** Opening Provided data block **

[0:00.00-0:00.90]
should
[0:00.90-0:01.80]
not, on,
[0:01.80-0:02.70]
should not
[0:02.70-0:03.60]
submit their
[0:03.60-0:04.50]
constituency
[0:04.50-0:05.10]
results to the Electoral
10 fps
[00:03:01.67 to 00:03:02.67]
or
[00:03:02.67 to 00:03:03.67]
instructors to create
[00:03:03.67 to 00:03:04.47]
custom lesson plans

** Closing Provided data block **

Copy the data exactly as it was presented.

Response to the task
[0:00.00-0:00.90]
should
[0:00.90-0:01.80]
not, on,
[0:01.80-0:02.70]
should not
[0:02.70-0:03.60]
submit their
[0:03.60-0:04.50]
constituency
[0:04.50-0:05.10]
results to the Electoral
10 fps
[00:03:01.67 to 00:03:02.67]
or
[00:03:02.67 to 00:03:03.67]
instructors to create
[00:03:03.67 to 00:03:04.47]
custom lesson plans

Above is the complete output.